Activity: Return each entry word for word. Leave the images out.

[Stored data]
----------

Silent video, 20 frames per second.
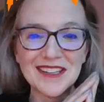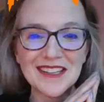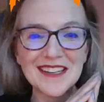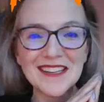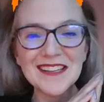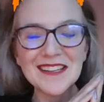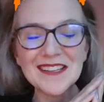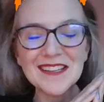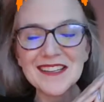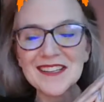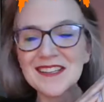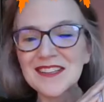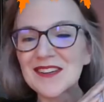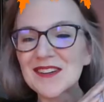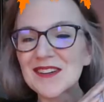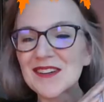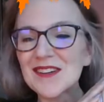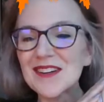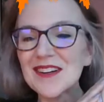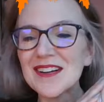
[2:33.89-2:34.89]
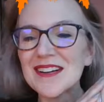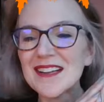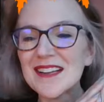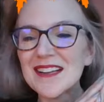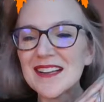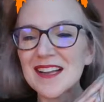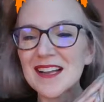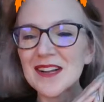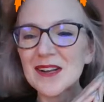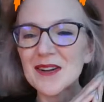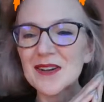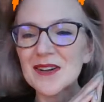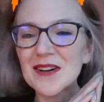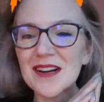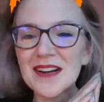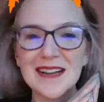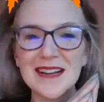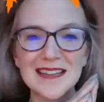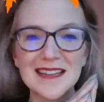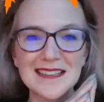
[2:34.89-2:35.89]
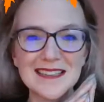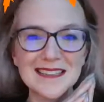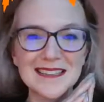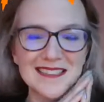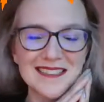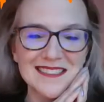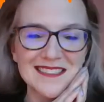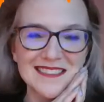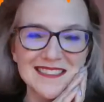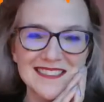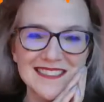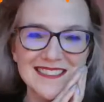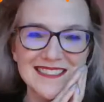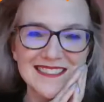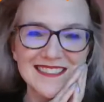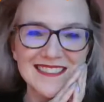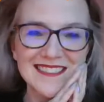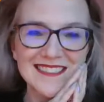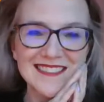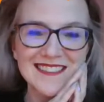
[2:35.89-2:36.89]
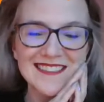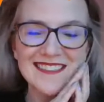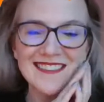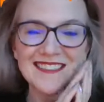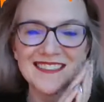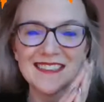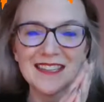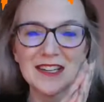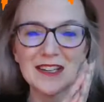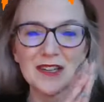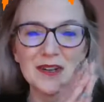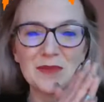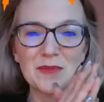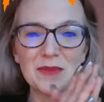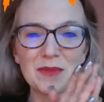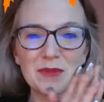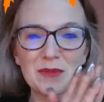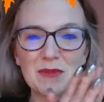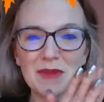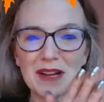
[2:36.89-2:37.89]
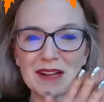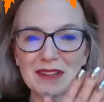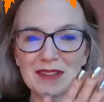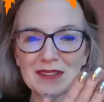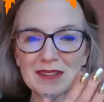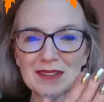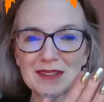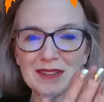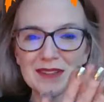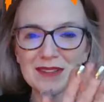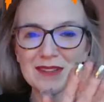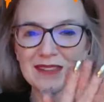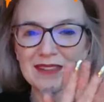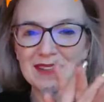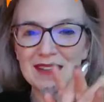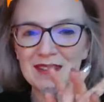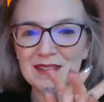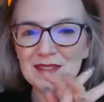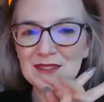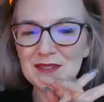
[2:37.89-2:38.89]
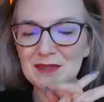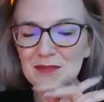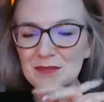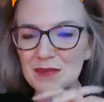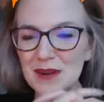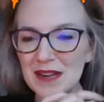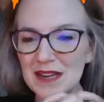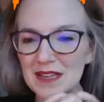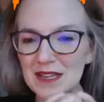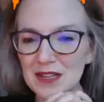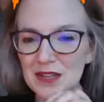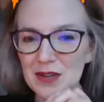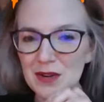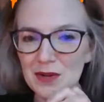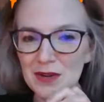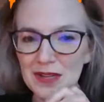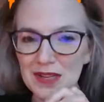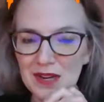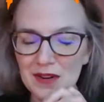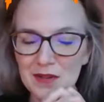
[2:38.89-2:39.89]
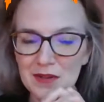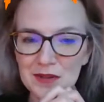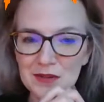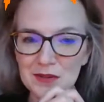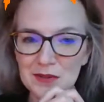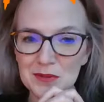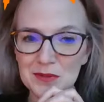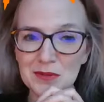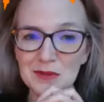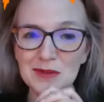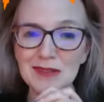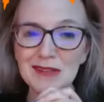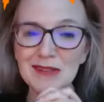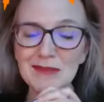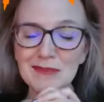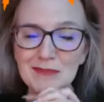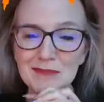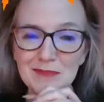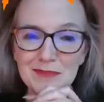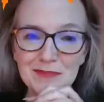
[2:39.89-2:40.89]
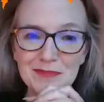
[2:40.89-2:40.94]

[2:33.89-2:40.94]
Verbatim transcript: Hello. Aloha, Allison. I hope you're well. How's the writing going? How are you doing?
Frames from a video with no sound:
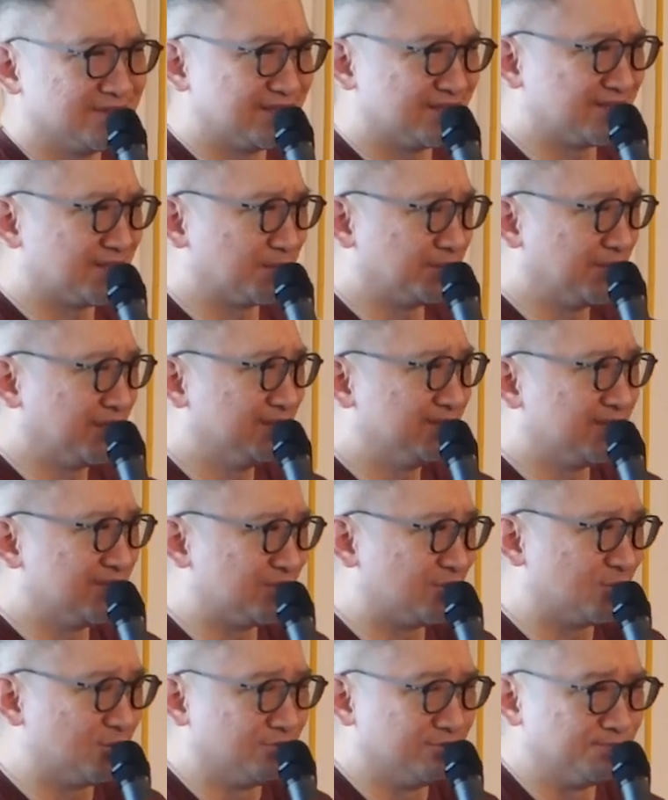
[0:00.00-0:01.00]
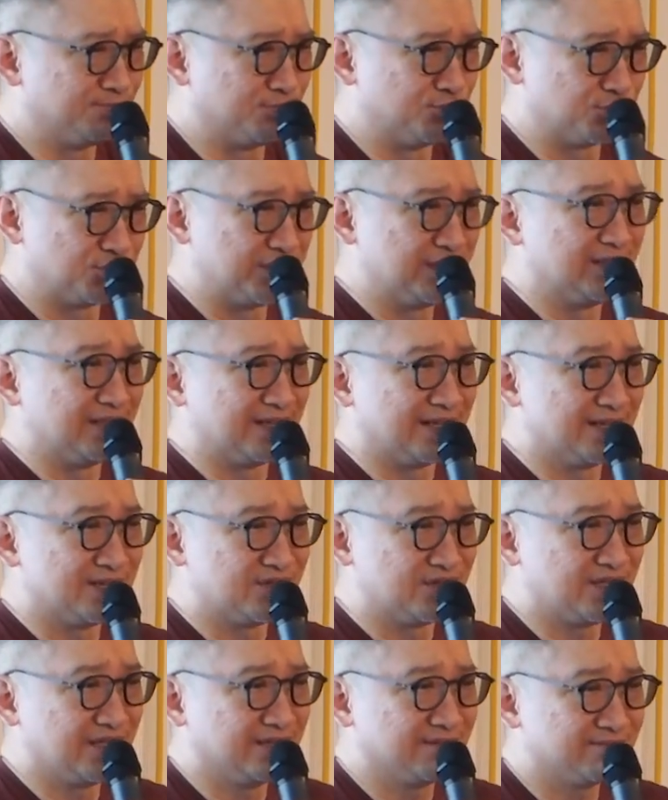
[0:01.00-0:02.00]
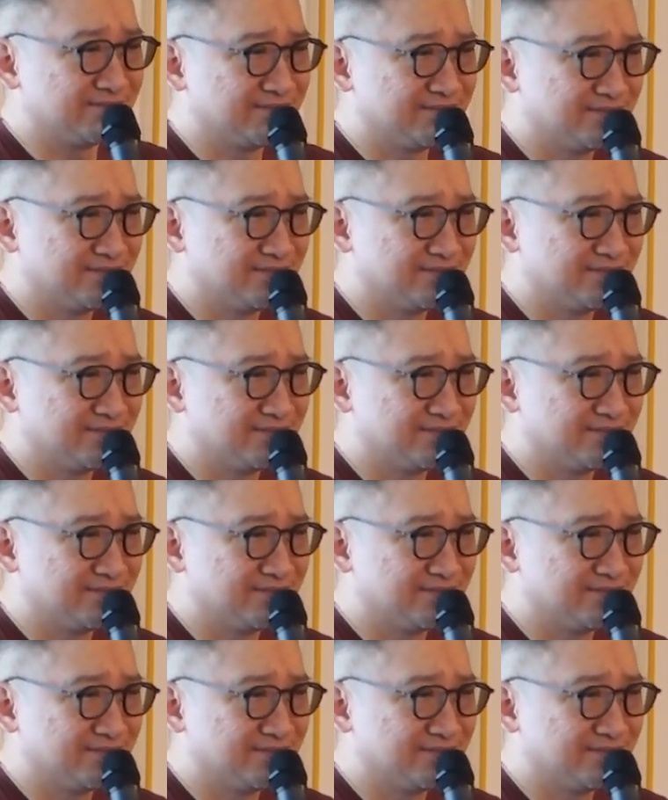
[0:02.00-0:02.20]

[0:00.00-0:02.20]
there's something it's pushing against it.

----------

Completed exercise:
Silent video, 20 frames per second.
[2:33.89-2:34.89]
[2:34.89-2:35.89]
[2:35.89-2:36.89]
[2:36.89-2:37.89]
[2:37.89-2:38.89]
[2:38.89-2:39.89]
[2:39.89-2:40.89]
[2:40.89-2:40.94]

[2:33.89-2:40.94]
Verbatim transcript: Hello. Aloha, Allison. I hope you're well. How's the writing going? How are you doing?
Frames from a video with no sound:
[0:00.00-0:01.00]
[0:01.00-0:02.00]
[0:02.00-0:02.20]

[0:00.00-0:02.20]
there's something it's pushing against it.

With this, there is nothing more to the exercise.